__PROBLEM REQUIREMENTS__:
In full and unchanged, set down the entries that follow, with no images.

__RECORDS__:
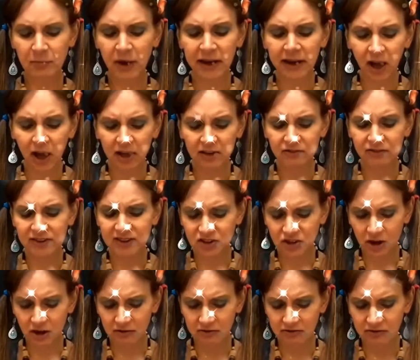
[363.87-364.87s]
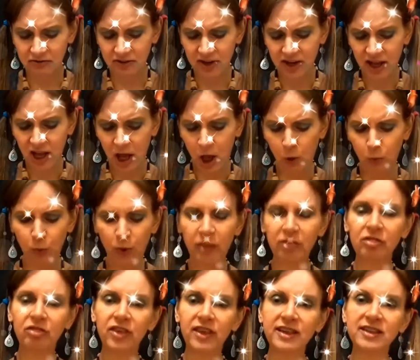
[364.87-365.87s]
My life is tough, and
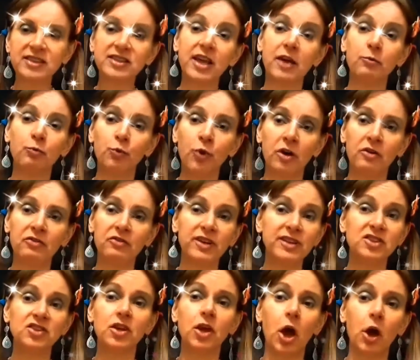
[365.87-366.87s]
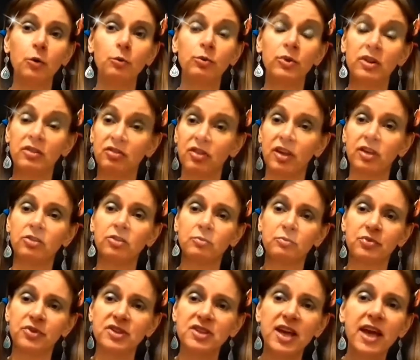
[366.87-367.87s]
when things get rough, it's the only thing
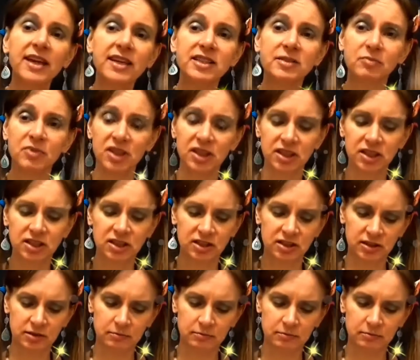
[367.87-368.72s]
that protects me."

__EXPECTED ANSWER__:
[363.87-364.87s]
[364.87-365.87s]
My life is tough, and
[365.87-366.87s]
[366.87-367.87s]
when things get rough, it's the only thing
[367.87-368.72s]
that protects me."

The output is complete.